▸ **Work to be completed**
Where does the word "video" occur in the material? Copy each line that has it.

▸ **Available data**
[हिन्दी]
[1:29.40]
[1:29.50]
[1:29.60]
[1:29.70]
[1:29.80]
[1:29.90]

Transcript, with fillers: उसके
==
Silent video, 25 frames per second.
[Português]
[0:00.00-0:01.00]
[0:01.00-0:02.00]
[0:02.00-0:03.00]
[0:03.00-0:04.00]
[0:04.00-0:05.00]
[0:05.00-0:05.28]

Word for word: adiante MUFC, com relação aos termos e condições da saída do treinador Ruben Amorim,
---
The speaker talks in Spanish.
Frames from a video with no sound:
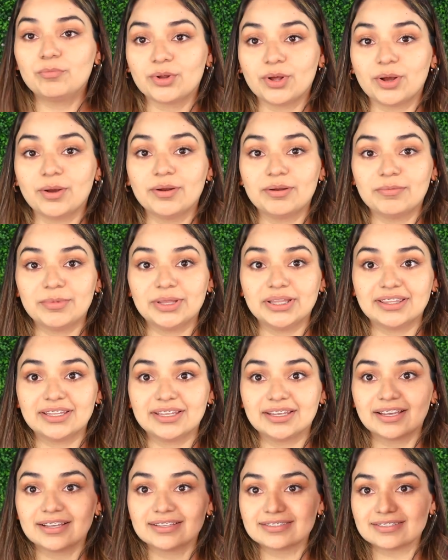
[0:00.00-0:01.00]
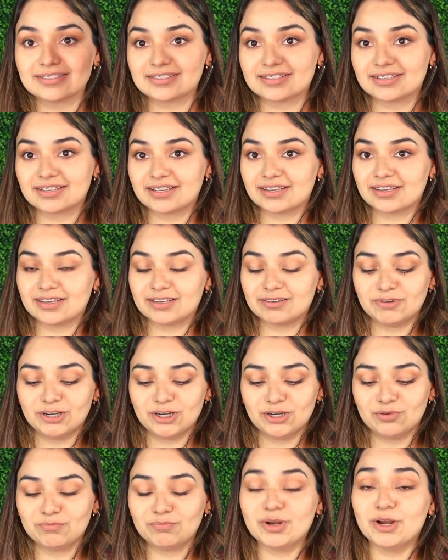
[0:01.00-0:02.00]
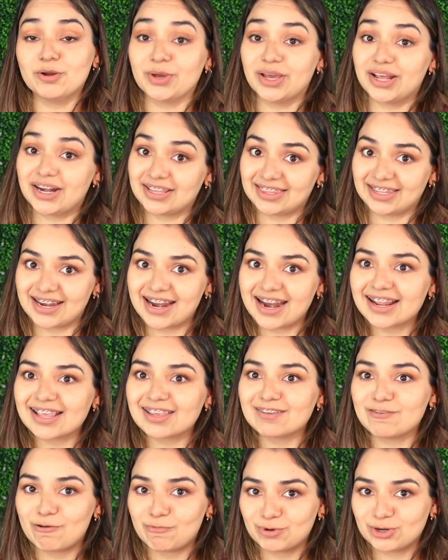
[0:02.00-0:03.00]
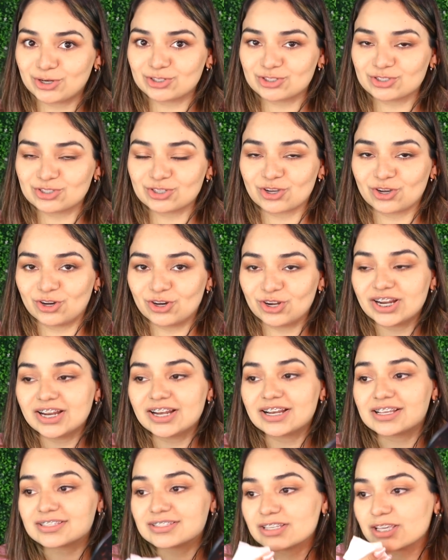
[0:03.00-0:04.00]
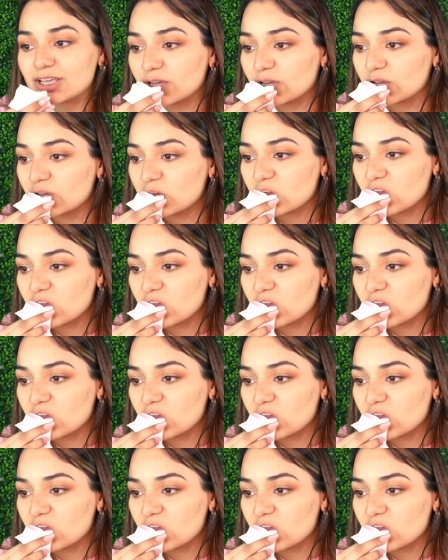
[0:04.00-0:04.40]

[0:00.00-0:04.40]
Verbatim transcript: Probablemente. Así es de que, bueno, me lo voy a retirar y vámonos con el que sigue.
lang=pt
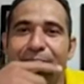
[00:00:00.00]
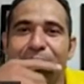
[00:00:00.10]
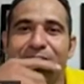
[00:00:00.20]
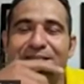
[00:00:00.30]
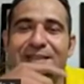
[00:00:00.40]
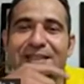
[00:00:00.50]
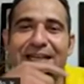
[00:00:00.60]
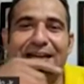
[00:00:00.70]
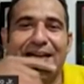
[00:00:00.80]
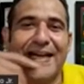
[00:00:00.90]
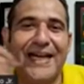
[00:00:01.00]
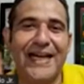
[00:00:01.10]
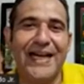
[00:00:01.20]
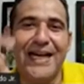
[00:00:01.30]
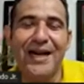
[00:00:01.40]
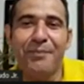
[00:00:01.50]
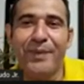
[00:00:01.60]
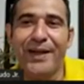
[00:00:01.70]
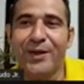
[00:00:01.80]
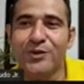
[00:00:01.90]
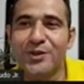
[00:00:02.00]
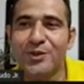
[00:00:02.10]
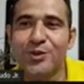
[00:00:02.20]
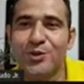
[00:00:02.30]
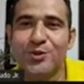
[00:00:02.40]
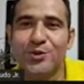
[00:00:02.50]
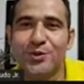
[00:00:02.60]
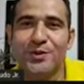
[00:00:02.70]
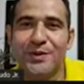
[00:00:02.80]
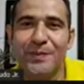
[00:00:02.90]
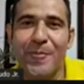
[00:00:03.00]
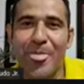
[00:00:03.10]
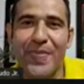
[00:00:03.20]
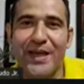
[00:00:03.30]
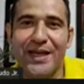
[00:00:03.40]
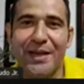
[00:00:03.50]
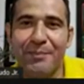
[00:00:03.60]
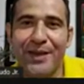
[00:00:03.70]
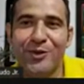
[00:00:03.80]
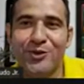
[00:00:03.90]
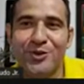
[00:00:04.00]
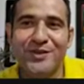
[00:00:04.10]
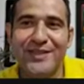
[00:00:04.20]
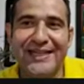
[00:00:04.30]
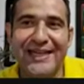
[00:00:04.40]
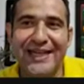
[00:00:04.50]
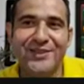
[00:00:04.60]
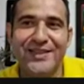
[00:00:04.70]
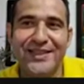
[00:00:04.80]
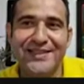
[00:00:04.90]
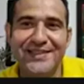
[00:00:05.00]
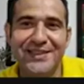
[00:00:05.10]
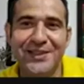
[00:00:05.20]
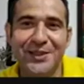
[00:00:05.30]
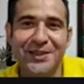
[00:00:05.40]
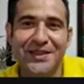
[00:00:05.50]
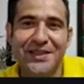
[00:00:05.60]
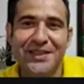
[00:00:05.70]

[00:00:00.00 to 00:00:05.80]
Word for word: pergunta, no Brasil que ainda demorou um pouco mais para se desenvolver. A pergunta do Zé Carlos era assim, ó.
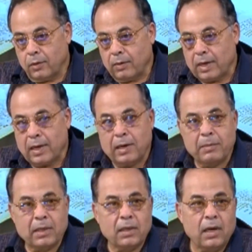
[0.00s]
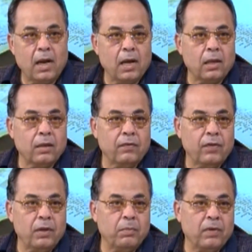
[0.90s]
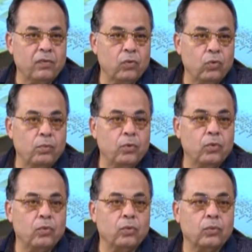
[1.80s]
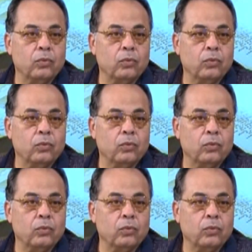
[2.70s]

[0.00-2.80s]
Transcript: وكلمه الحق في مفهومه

▸ **Response to this exercise**
Silent video, 25 frames per second.
Frames from a video with no sound:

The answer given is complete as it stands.